Open bmaclach opened 5 years ago

bmaclach commented 5 years ago

Input format should be a design variability that Drasil offers some control over. Currently Drasil forces this kind of input file format (i.e. junk lines interspersed with lines containing a single value):

#LENGTH (in mm)
1.6
#BREADTH (in mm)
1.5
#WEIGHT OF CHARGE (in kg)
10
...

We have a data description language in Drasil (DataDesc) but I think having users define their own input formats using that language is offering them more flexibility than necessary. I think the better option is to automatically generate a DataDesc based on some high-level choices offered by Drasil. These choices would be:

What I mean by interwoven lists is this: If we have inputs x and y which are both lists of size n, and interwoven lists are turned on, with an inter-value separator as newline and inter-list element separator as comma, the input format would be:

x_1, y_1
x_2, y_2
...
x_n, y_n

And with interwoven lists turned off:

x_1, x_2, ..., x_n
y_1, y_2, ..., y_n
smiths commented 5 years ago

I like your idea @bmaclach. Your brainstormed list of variabilities seems like a good start to me.

Interestingly, I think your example text file is probably wrong. It looks like it is from GlassBR. The length of the window is 1.6 mm. I'm sure this is a consequence of our change from mm to m in the input. We changed it everywhere, but here. This suggest to me that the text of these "comment" lines are hard-coded somewhere. Would it be possible to automatically generate them, like we do description lines in the SRS?

JacquesCarette commented 5 years ago

My gut feel is that we're going to need two levels:

  1. a nice user-oriented way to specify input format (what is being suggested here)
  2. a more computer-oriented internal 'format description language' (which is what was implemented before).

I don't see this as incompatible. The only thing "wrong" is that we exposed an inner language.

bmaclach commented 5 years ago

@JacquesCarette I definitely agree. I didn't mean that we would remove our data description language, only that we would have some higher-level choices on top of it.

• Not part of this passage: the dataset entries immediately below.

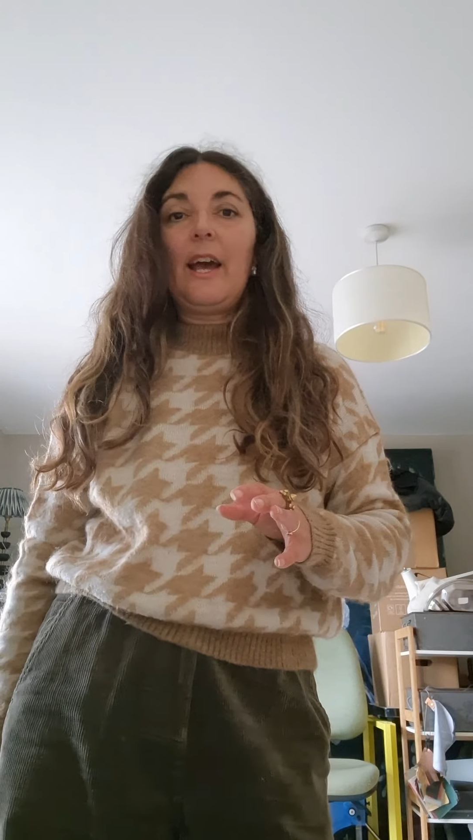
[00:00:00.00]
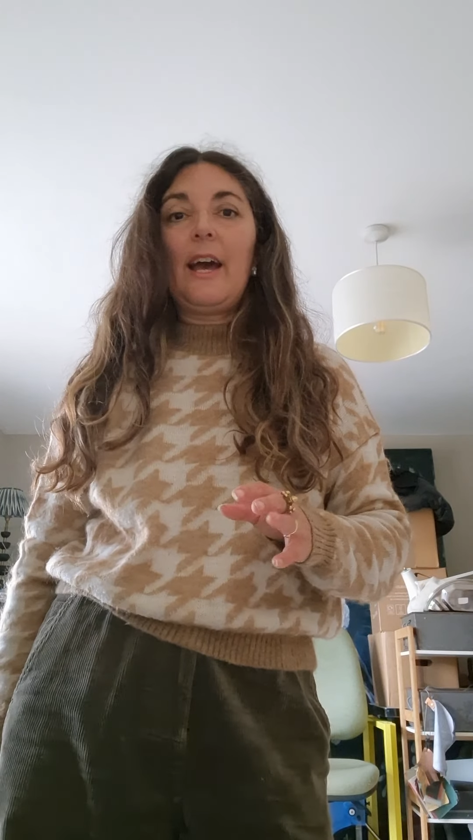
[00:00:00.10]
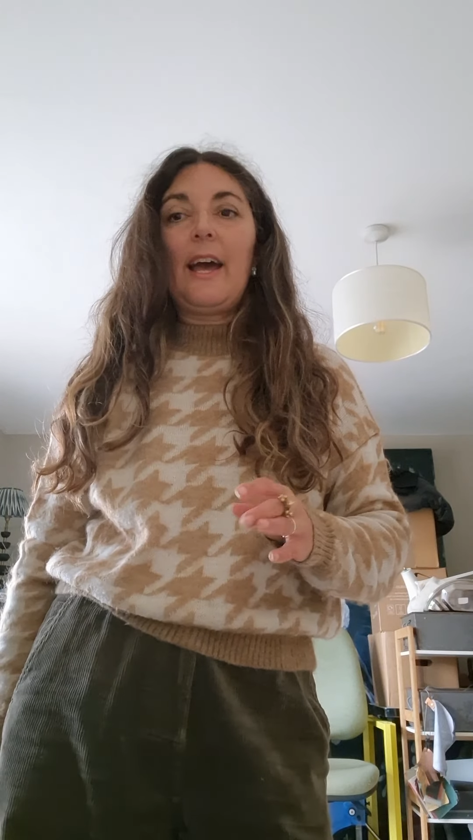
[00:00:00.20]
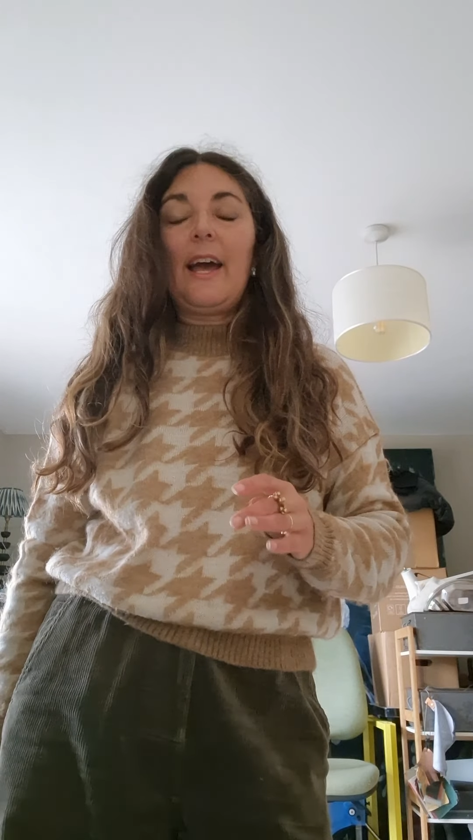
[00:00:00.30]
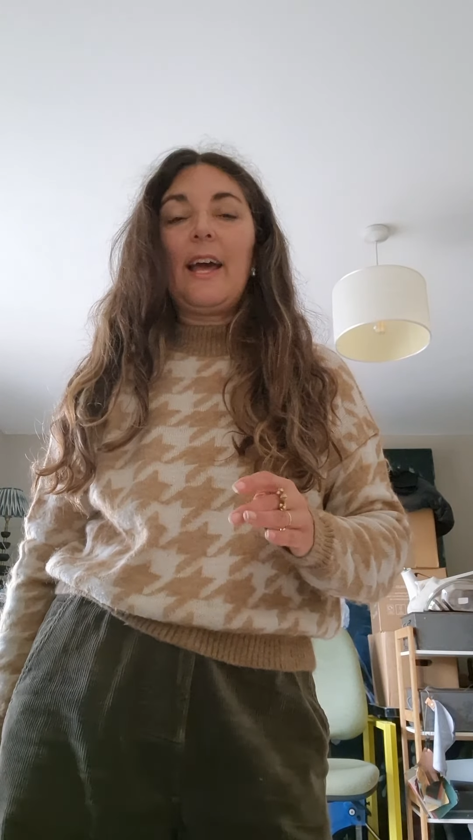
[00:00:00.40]

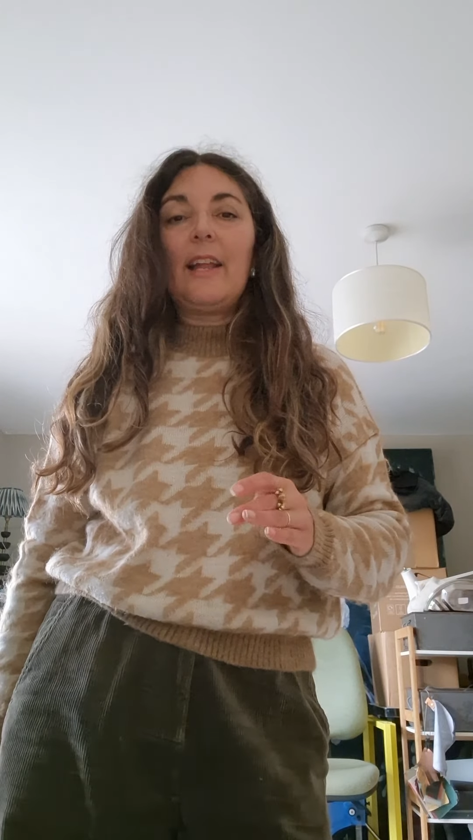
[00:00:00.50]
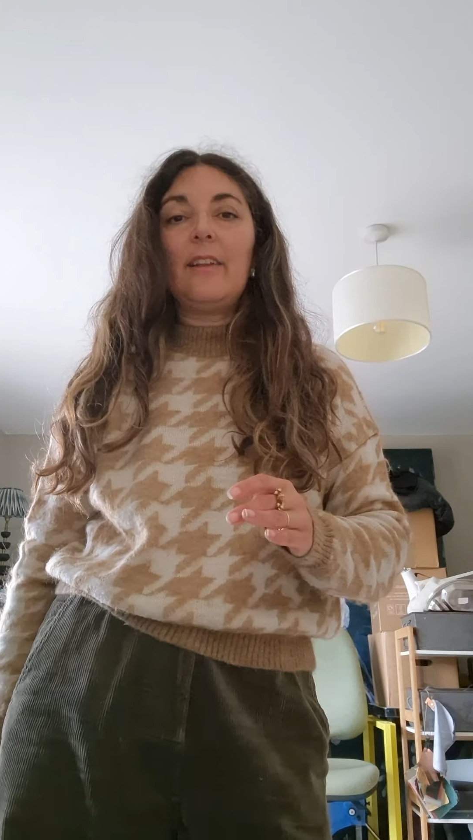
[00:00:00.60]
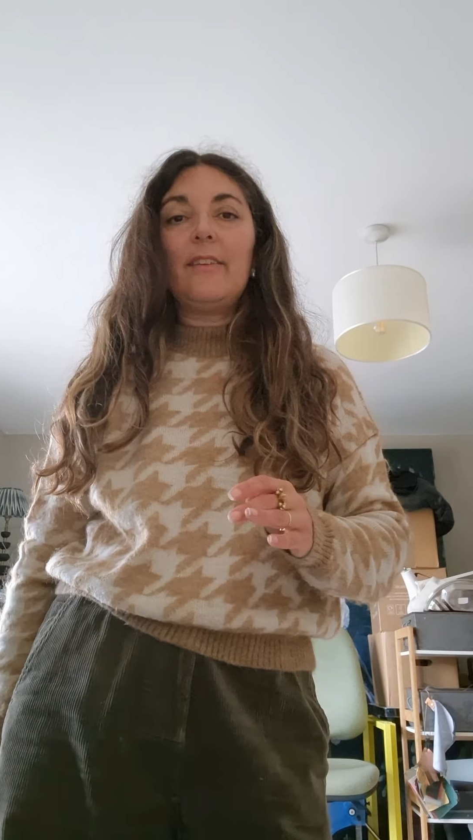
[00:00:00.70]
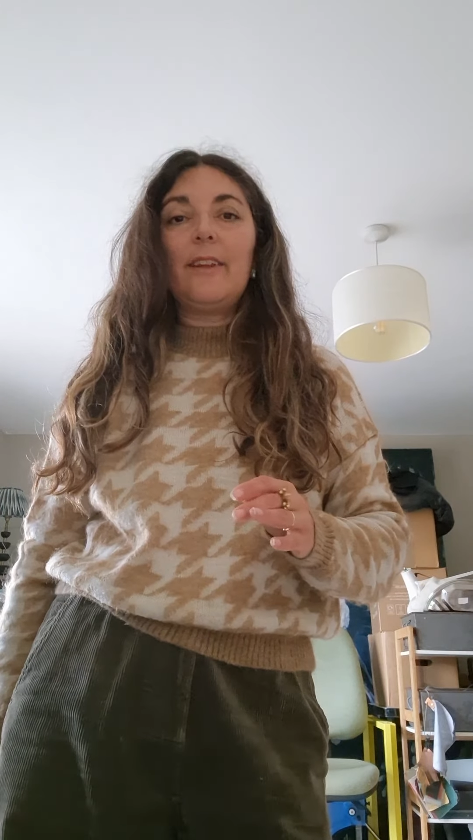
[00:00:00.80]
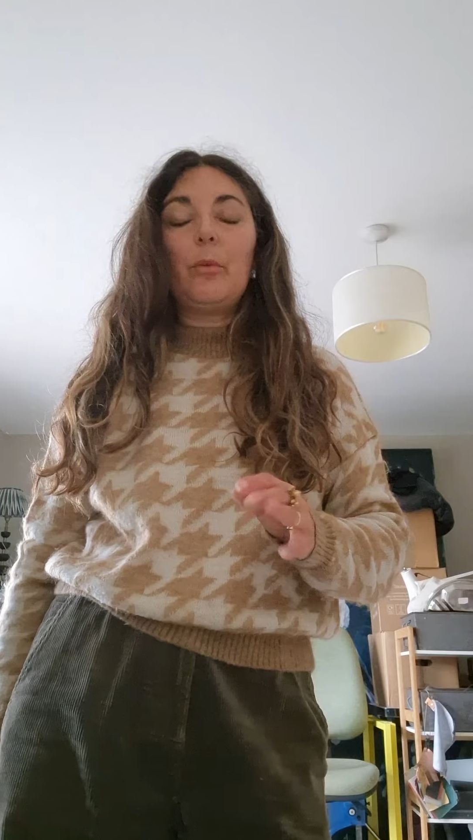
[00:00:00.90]

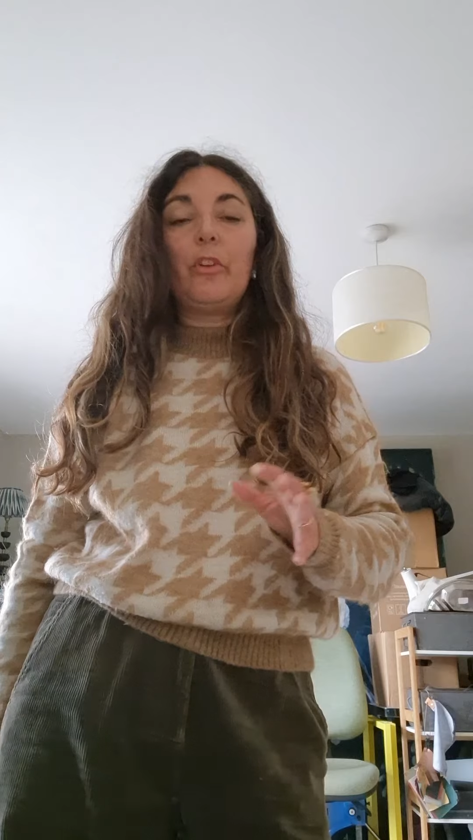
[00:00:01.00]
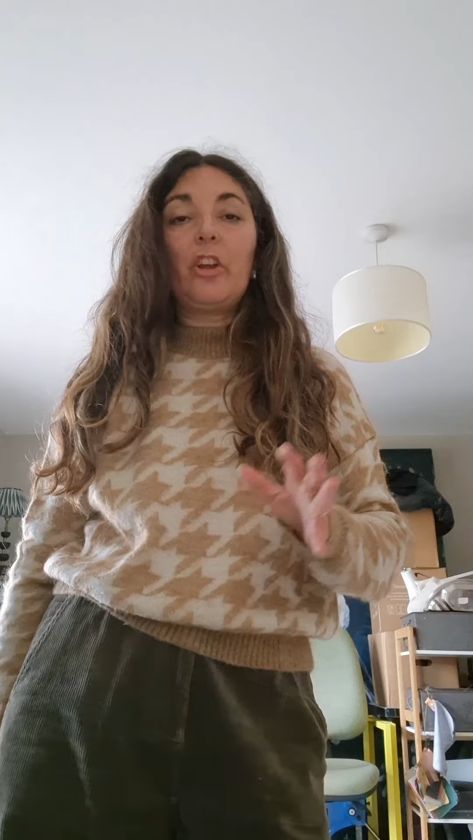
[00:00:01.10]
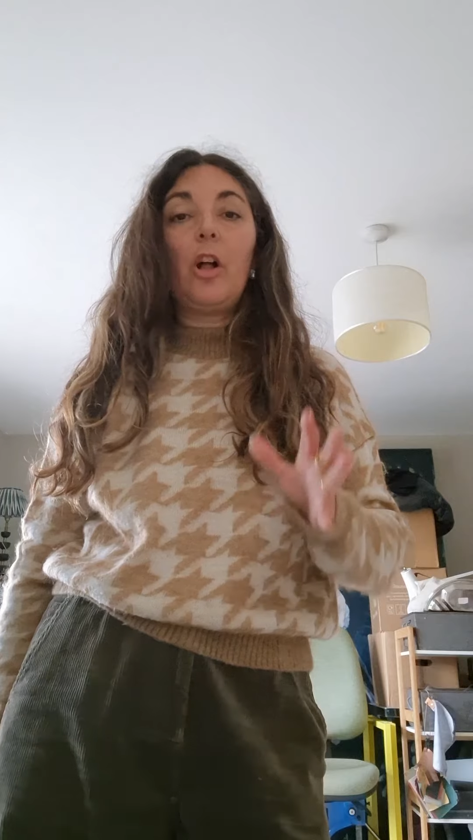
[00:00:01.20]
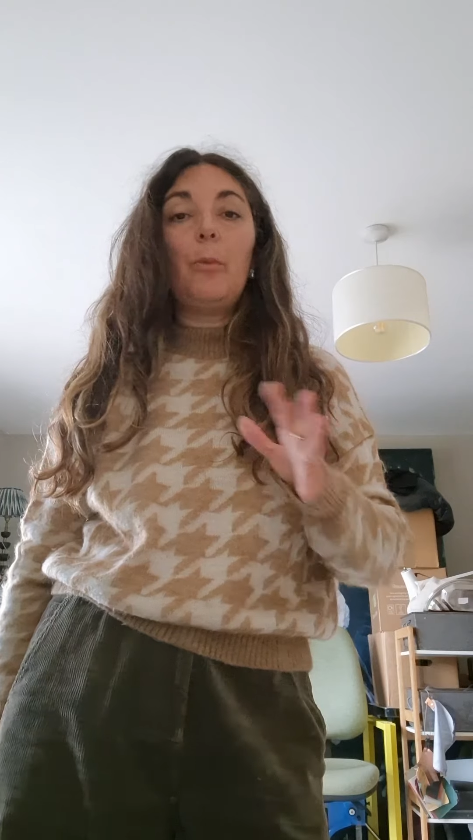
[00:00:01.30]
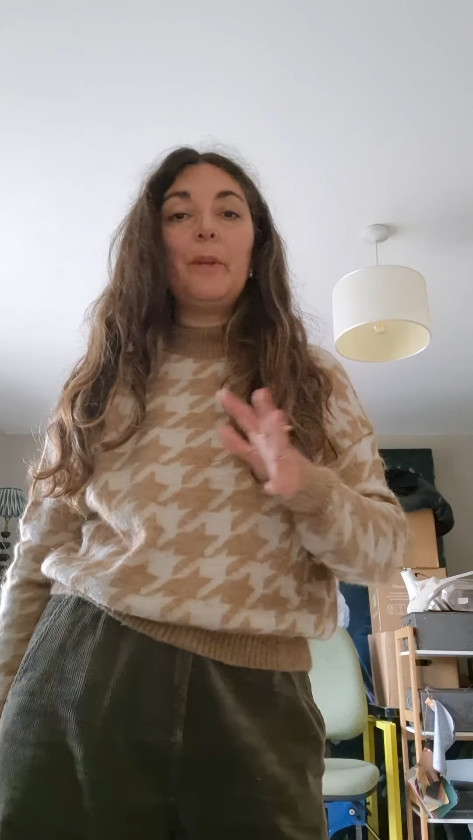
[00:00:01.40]
and it was a
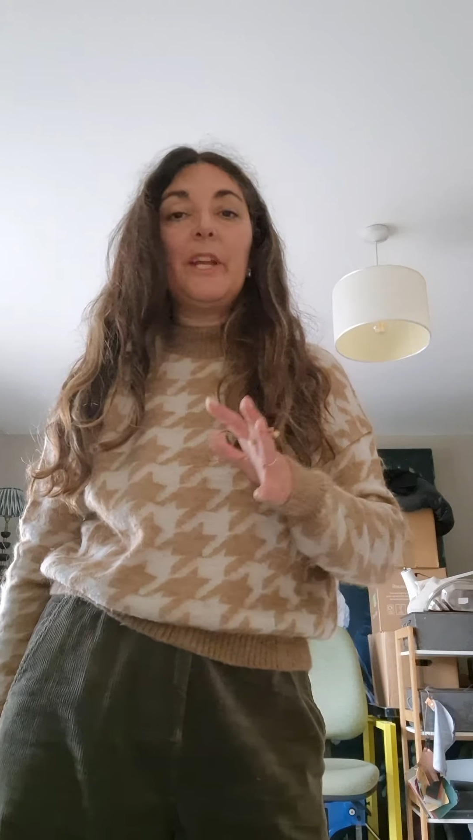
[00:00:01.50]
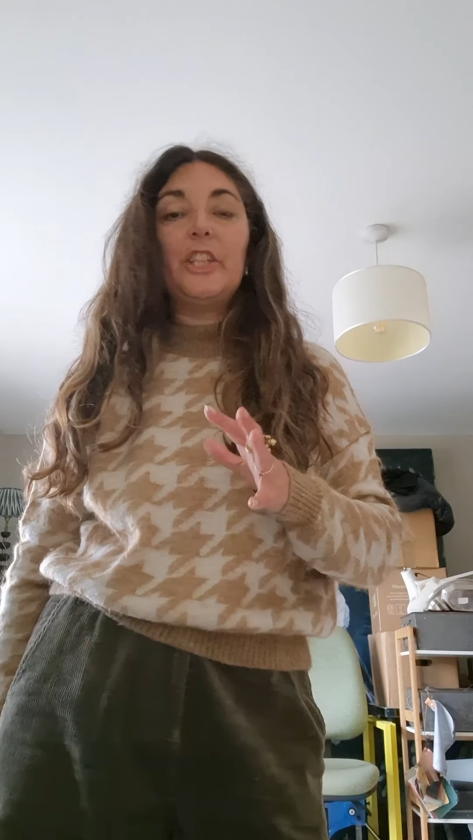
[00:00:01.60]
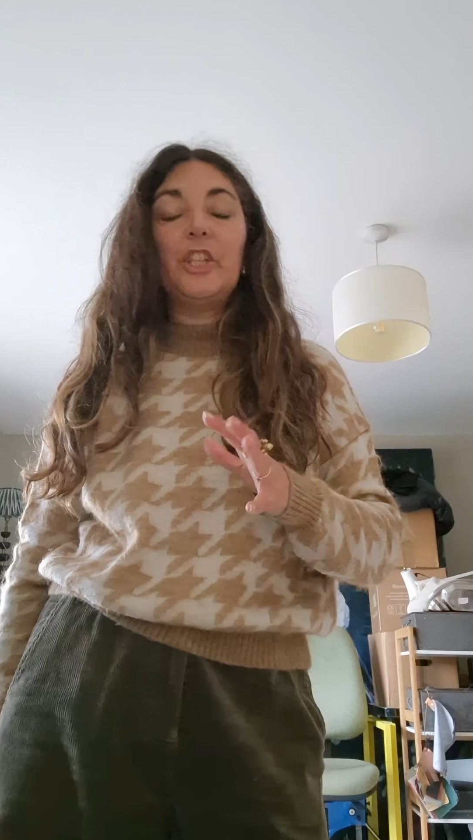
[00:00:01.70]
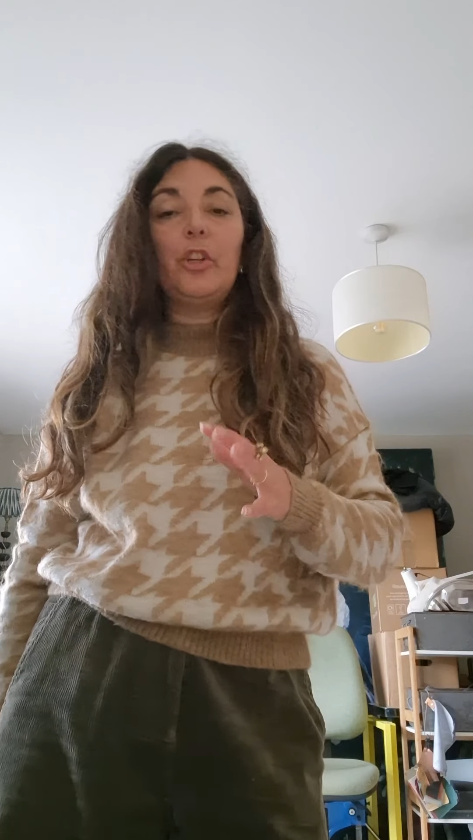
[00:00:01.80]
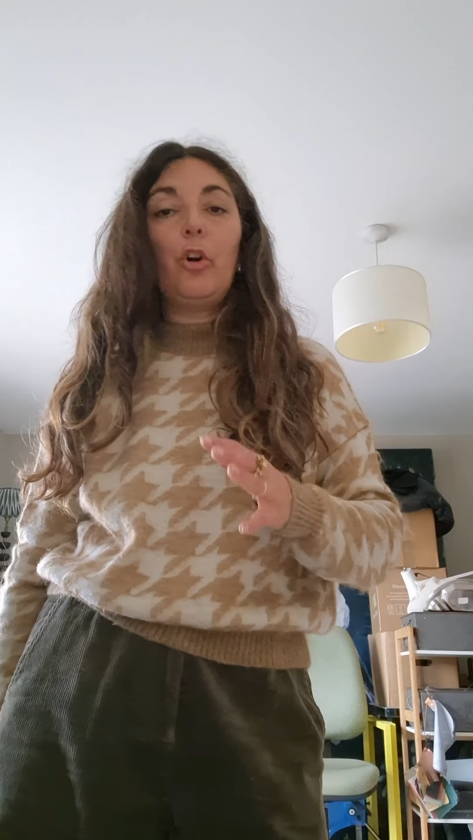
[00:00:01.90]
culmination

JacquesCarette commented 5 years ago

Good - I wasn't sure. So I think we're all on the same page.

bmaclach commented 5 years ago

@smiths You are right that the comments in the input file are hardcoded - in fact, the entire file is hardcoded. Drasil does not generate input files. But I like the idea that it should.

Generating the comment lines based on the inputs in Drasil is very doable, and we could generate the input values based on the typical values entered in Drasil. Plus, with #1728 I've added the ability to generate non-source code files as part of a GOOL Package, so generating a sample input file should be easier now. I created a separate issue for this (#1755).

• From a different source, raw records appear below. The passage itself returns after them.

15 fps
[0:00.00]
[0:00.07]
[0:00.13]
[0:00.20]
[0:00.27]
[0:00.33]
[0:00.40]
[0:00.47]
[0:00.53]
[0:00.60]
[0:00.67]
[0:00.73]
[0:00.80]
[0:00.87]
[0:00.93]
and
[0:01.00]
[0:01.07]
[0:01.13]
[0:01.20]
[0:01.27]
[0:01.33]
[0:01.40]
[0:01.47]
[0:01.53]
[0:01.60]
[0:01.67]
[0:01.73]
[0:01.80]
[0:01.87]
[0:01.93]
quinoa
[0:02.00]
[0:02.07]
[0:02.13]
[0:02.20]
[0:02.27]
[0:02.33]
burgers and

smiths commented 5 years ago

An additional "input format" variability that we (@bmaclach, @JacquesCarette and myself) discussed on August 29 was the choice of file format as binary or text (ASCII/Unicode). We thought this might be a feasible addition to the input format variabilities.

For completeness, we also discussed the variability of switch input from a file stream to a keyboard input stream. Although technically possible, this variability is felt to be too much work at this time. Moreover, it might be nice as an example, but very few (if any) real (non-toy) scientific computing programs are going to require keyboard input.

JacquesCarette commented 4 years ago

@bmaclach is there anything left to do here? [I'm sure lots of extensions could be implemented, but you've redesigned and implemented this, right?]

bmaclach commented 4 years ago

This remains unimplemented because the new DataDesc design (#1835) still is not implemented.

balacij commented 1 year ago

The ticket is largely about 'parsing'. We have one complex data type (an input configuration set) that we want to parse, and we can parse it in various flavours: JSON, YAML, TOML, TXT, CSV, etc. Additionally, within those flavours, we also have further flavours for parsing (for example, if we were parsing Expr, it can be represented in multiple ways across JSON, YAML, TXT, etc.!).

Ultimately, this is quite complicated :smile: